— Ах, папа… — заплакала Мэри. — Ах, папа, я… я…
— Мэри, Мэри, не смей перечить отцу! Мне даже слушать страшно, как ты позволяешь себе говорить с ним! — раздался голос мамы с другого конца стола. Она пыталась таким образом умилостивить мужа, но на этот раз ее вмешательство было тактической ошибкой и только сразу же направило гнев Броуди на ее собственную покорно склоненную голову. Сверкнув глазами, он обрушился на нее:
— А ты чего суешься? Кто здесь говорит — ты или я? Если имеешь что сказать, так пожалуйста! Мы все замолчим и выслушаем твою мудрую речь. А не имеешь, так держи язык за зубами и не мешай. Ты виновата не меньше, чем она. Это твое дело — следить, с кем она водит знакомство.
Он сердито фыркнул и, по своему обыкновению, выдержал эффектную паузу. Наступила гнетущая тишина, но вдруг старая бабушка, которая то ли не следила за разговором, то ли не уловила характера наступившего молчания и поняла только одно — что Мэри в немилости, не выдержала наплыва чувств и нарушила молчание, прокричав шипящим от злобы голосом:
— Она сегодня забыла сделать то, что ей поручили, Джемс! Она забыла купить для меня сыр, эта разгильдяйка!

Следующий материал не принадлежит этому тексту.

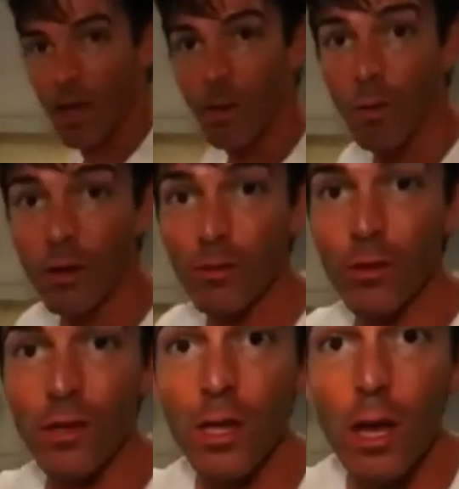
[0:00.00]
a
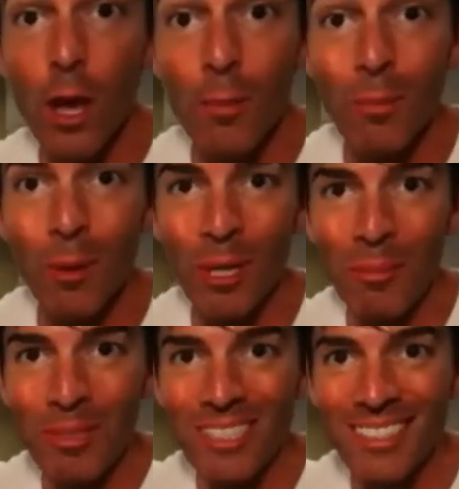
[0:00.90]
wonderful bon
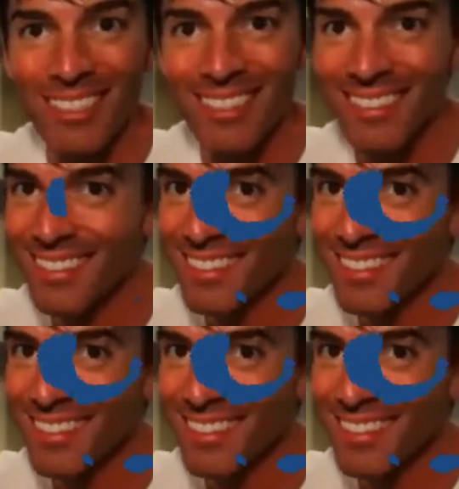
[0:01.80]
appetit.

И, излив таким образом свое бессмысленное раздражение, сразу осела и затихла, бормоча что-то себе под нос. Голова у нее тряслась, как у паралитика.

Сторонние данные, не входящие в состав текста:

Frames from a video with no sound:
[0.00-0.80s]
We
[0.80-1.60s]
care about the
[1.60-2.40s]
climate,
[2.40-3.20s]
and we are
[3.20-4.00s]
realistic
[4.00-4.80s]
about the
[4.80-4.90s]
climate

Сын не обратил ровно никакого внимания на это выступление и, глядя на Мэри, медленно повторил:
— Я сказал. И да помилует тебя Бог, если ты посмеешь ослушаться! Да, вот еще что: сегодня вечером открытие ярмарки в Ливенфорде, — я по дороге домой видел уже все эти вонючие балаганы. Так запомните: никто из моих детей не подойдет ближе чем на сто ярдов к территории ярмарки. Пусть туда бежит хоть весь город, пускай приезжает деревенщина, пускай идут всякие Фойли и их приятели, но никто из членов семьи Джемса Броуди не унизится до этого. Я это запрещаю.

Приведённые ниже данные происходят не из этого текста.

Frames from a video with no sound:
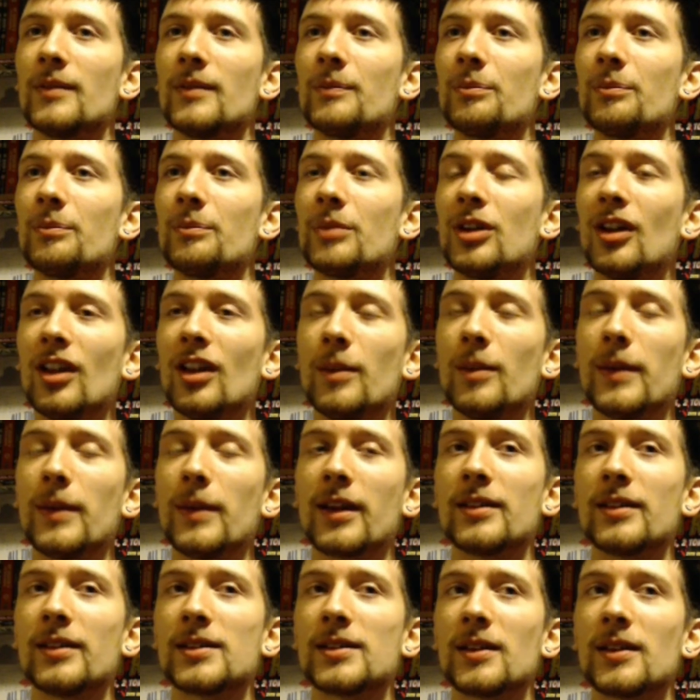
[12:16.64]
Purely
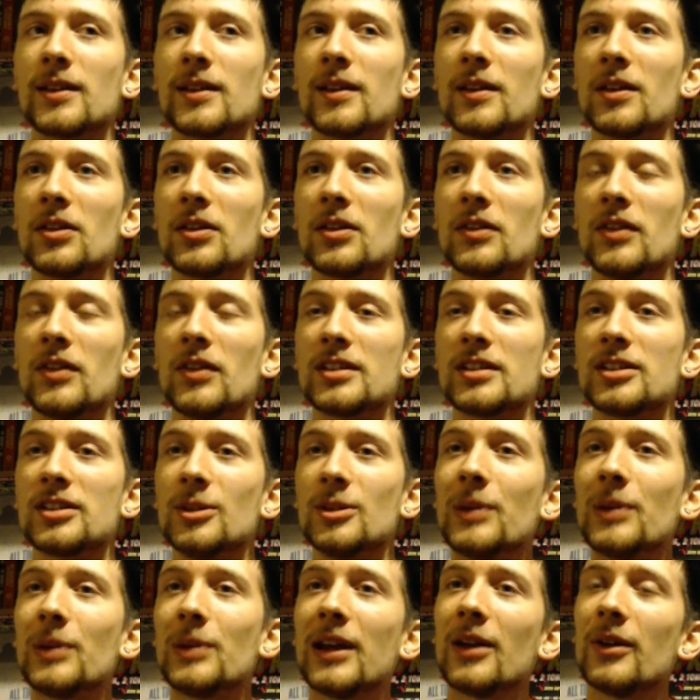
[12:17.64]
because of the
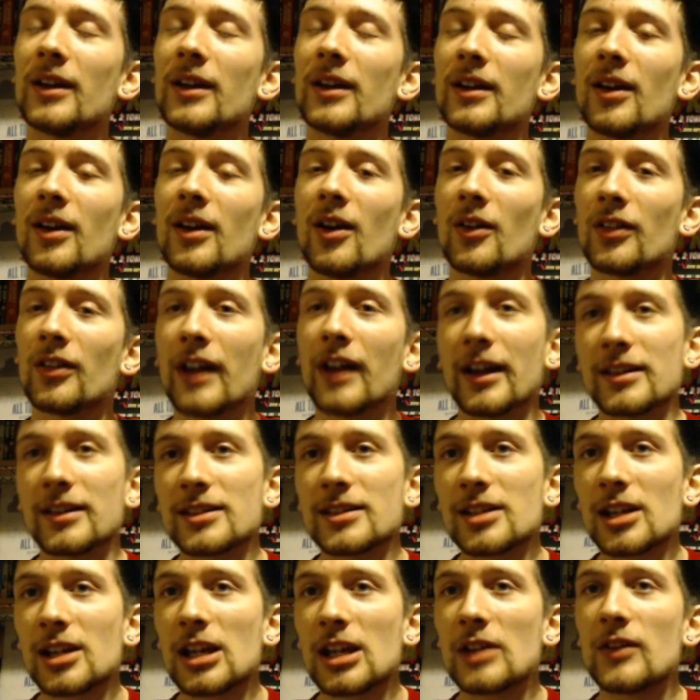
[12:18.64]
superior online
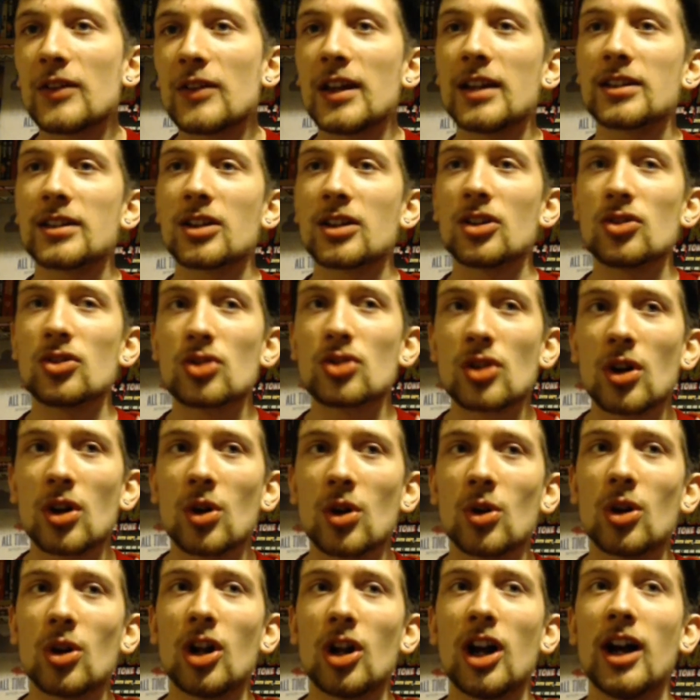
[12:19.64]
service,
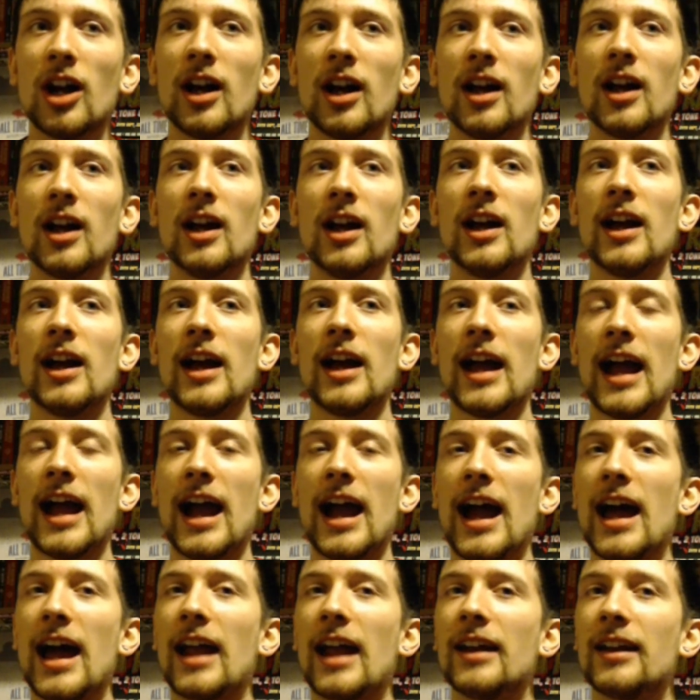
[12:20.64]
controller,
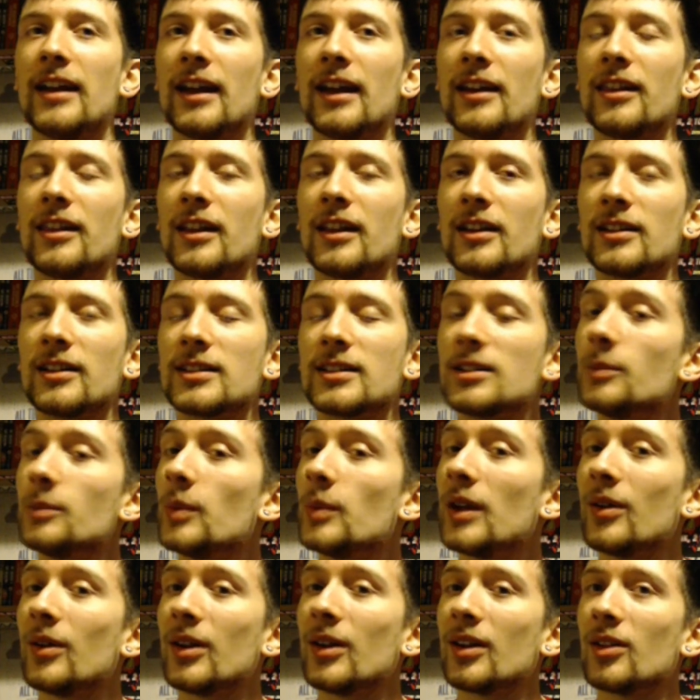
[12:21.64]
and I think the
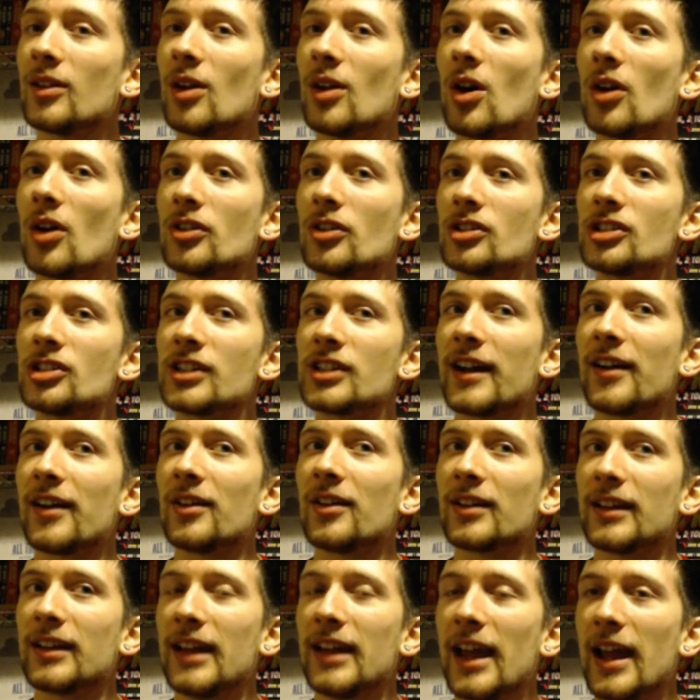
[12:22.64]
superior launch title
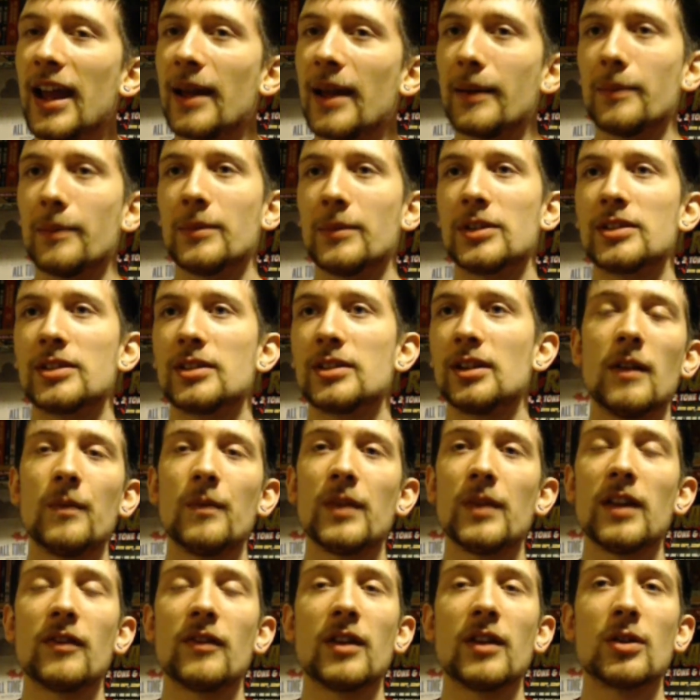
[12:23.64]
games.
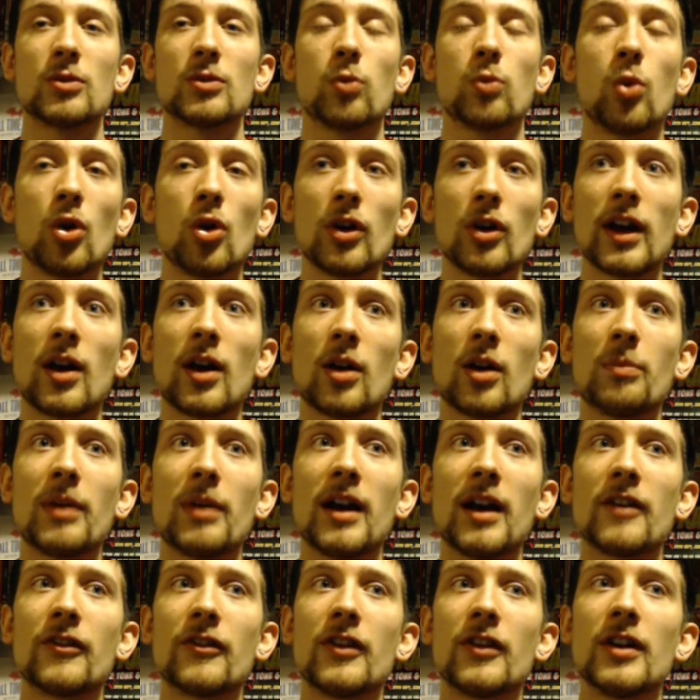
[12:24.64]
If there was one I would buy
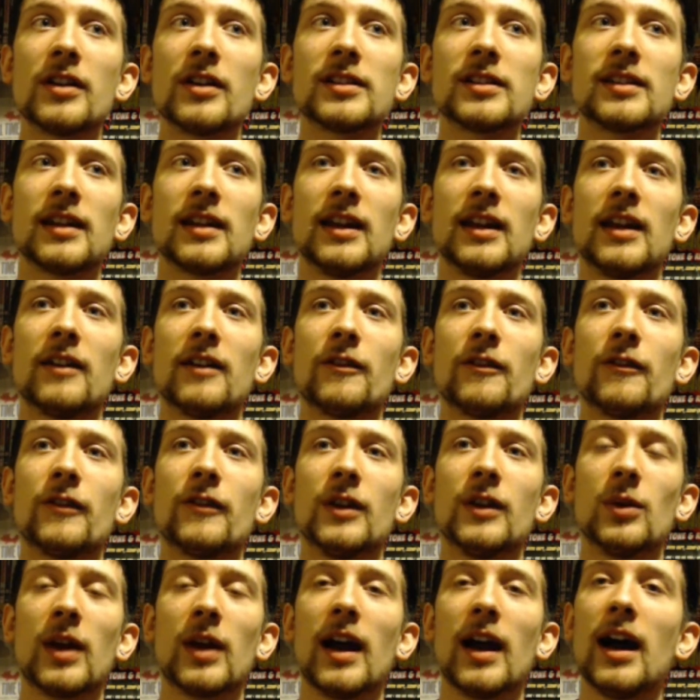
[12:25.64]
first, if you
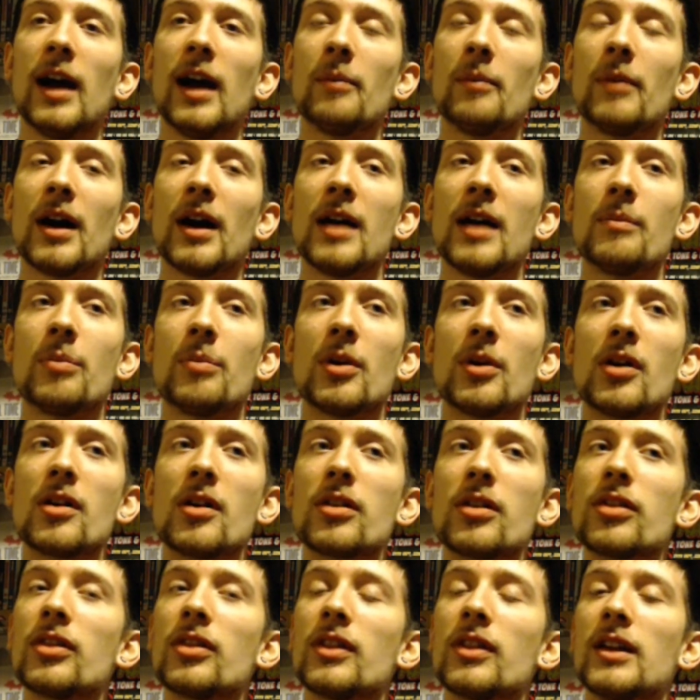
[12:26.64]
can't buy
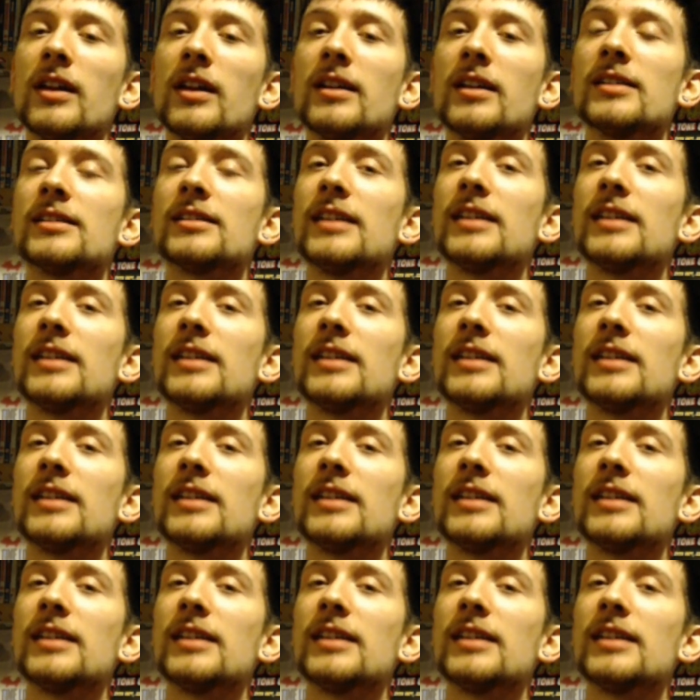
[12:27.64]
both, it is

Произнеся последние слова, в которых звучала угроза, он отодвинул стул, тяжело поднял свое громадное тело и с минуту стоял, выпрямившись, возвышаясь над группой слабых людей, окружавших его. Наконец отошел к своему креслу в углу, сел, привычным, механическим жестом нащупал подставку для трубок, выбрал трубку не глядя, на ощупь и, достав из глубокого бокового кармана квадратный кожаный кисет с табаком, открыл его и не спеша набил хорошо обкуренную головку. Затем из кучки за подставкой взял бумажную трубочку, с трудом нагнувшись вперед, зажег ее от огня в камине и поднес к трубке. Проделывая все это, он ни на мгновение не отвел грозного взгляда от безмолвной группы людей за столом. Все так же не спеша закурил, выпятив мокрую нижнюю губу и не переставая наблюдать за всеми, но уже более спокойно, созерцательно, с видом критическим и высокомерным. Несмотря на то что им пора бы привыкнуть к тирании этого холодного наблюдения, оно их всегда подавляло, и теперь они, разговаривая, невольно понижали голос. У мамы лицо все еще пылало. У Мэри дрожали губы. Несси вертела в руках чайную ложку и, уронив ее, смущенно покраснела, словно уличенная в каком-нибудь дурном поступке. Только старуха оставалась безучастной, погруженная в блаженное ощущение сытости.